Task statement:
Please reproduce all entries word for word, leaving every image behind.

:: Input ::

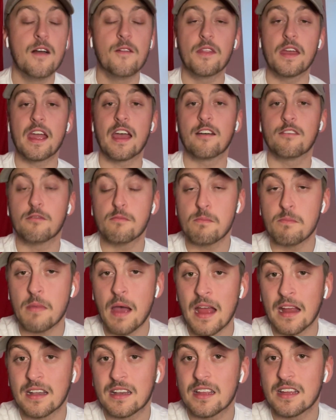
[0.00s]
They have
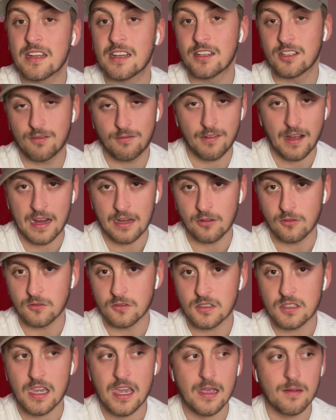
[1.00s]
been in
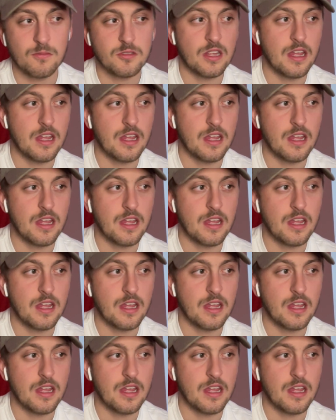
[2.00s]
finals games.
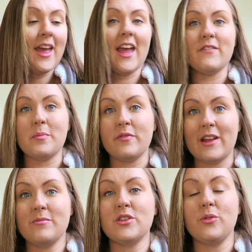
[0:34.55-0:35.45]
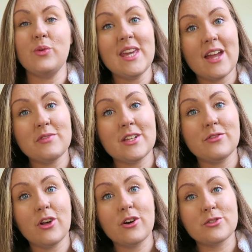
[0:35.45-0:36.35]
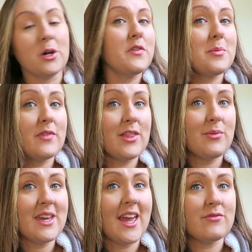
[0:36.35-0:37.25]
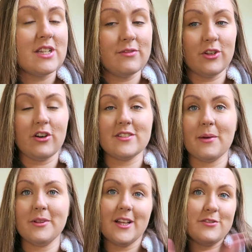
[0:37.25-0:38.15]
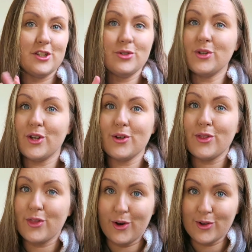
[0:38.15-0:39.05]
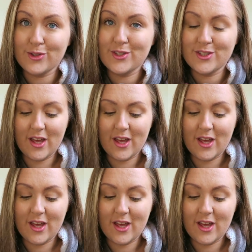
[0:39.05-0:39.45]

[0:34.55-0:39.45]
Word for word: if you prefer them to the weekend reading vlogs, or if you prefer the weekend reading vlogs. I would love to know your thoughts.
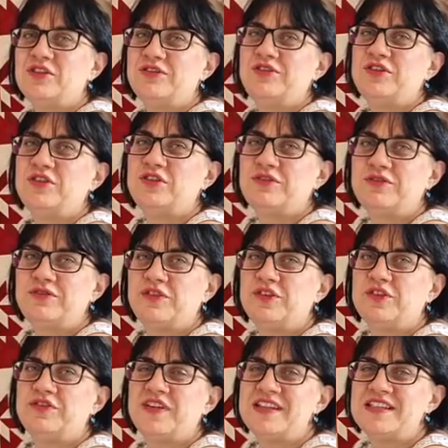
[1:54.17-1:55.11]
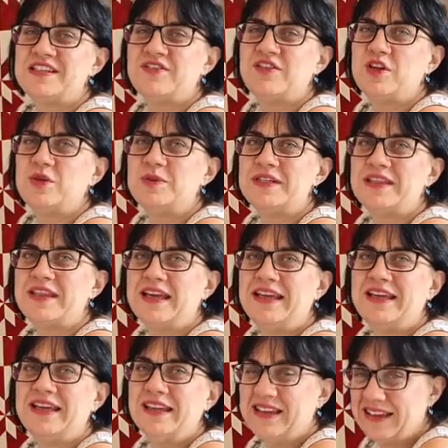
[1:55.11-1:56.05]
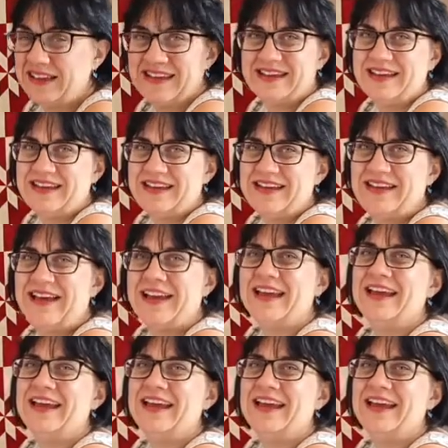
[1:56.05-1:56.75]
they got a full full face of you, just, did they? Just a chin.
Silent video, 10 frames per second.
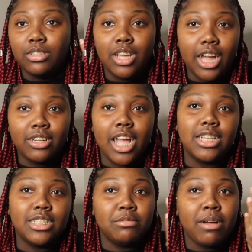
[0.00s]
Y'all
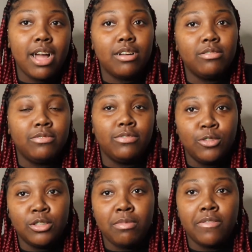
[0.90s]
see my
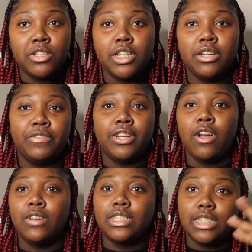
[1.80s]
Lose My Virginity
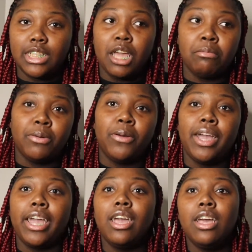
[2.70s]
video. It's the same boy.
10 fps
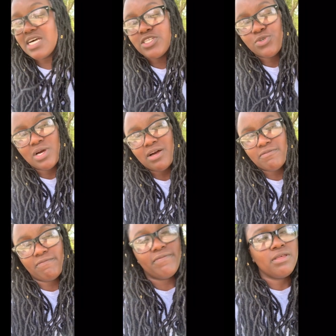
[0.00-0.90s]
I do have
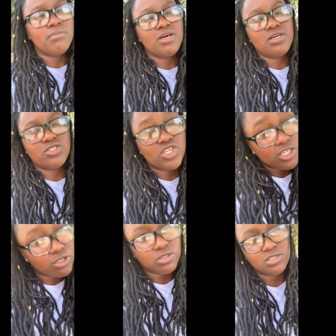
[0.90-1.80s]
female
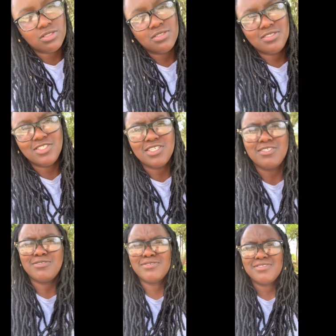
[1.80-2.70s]
genitals,
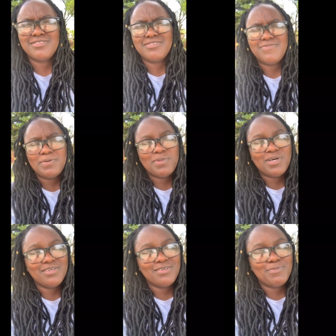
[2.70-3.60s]

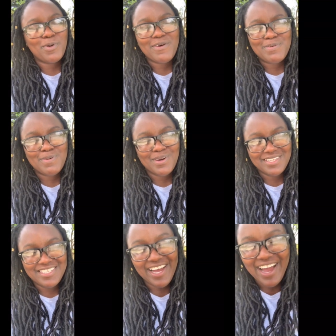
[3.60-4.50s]
female private
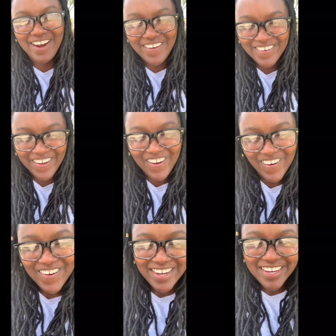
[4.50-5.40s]
parts. I don't know
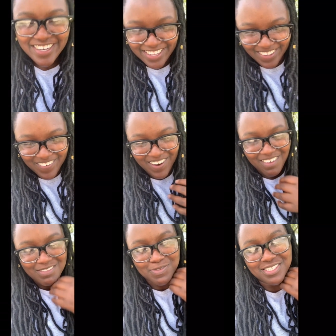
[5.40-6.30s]
the word
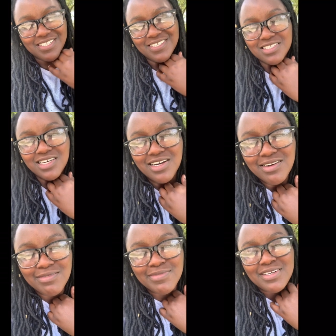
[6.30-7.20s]
I'm supposed to use.
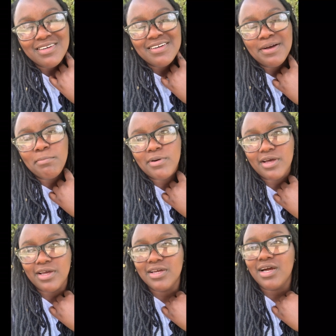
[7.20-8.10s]

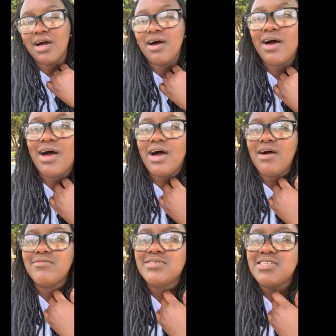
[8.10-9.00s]
But
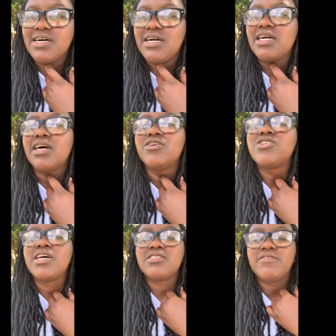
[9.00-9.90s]
I was like, I
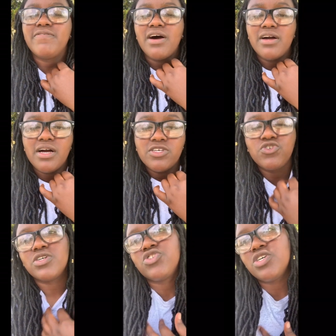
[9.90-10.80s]
also identify as
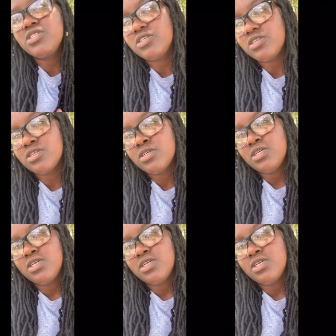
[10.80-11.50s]
transgender,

:::

Written solution:
[0.00s]
They have
[1.00s]
been in
[2.00s]
finals games.
[0:34.55-0:35.45]
[0:35.45-0:36.35]
[0:36.35-0:37.25]
[0:37.25-0:38.15]
[0:38.15-0:39.05]
[0:39.05-0:39.45]

[0:34.55-0:39.45]
Word for word: if you prefer them to the weekend reading vlogs, or if you prefer the weekend reading vlogs. I would love to know your thoughts.
[1:54.17-1:55.11]
[1:55.11-1:56.05]
[1:56.05-1:56.75]
they got a full full face of you, just, did they? Just a chin.
Silent video, 10 frames per second.
[0.00s]
Y'all
[0.90s]
see my
[1.80s]
Lose My Virginity
[2.70s]
video. It's the same boy.
10 fps
[0.00-0.90s]
I do have
[0.90-1.80s]
female
[1.80-2.70s]
genitals,
[2.70-3.60s]

[3.60-4.50s]
female private
[4.50-5.40s]
parts. I don't know
[5.40-6.30s]
the word
[6.30-7.20s]
I'm supposed to use.
[7.20-8.10s]

[8.10-9.00s]
But
[9.00-9.90s]
I was like, I
[9.90-10.80s]
also identify as
[10.80-11.50s]
transgender,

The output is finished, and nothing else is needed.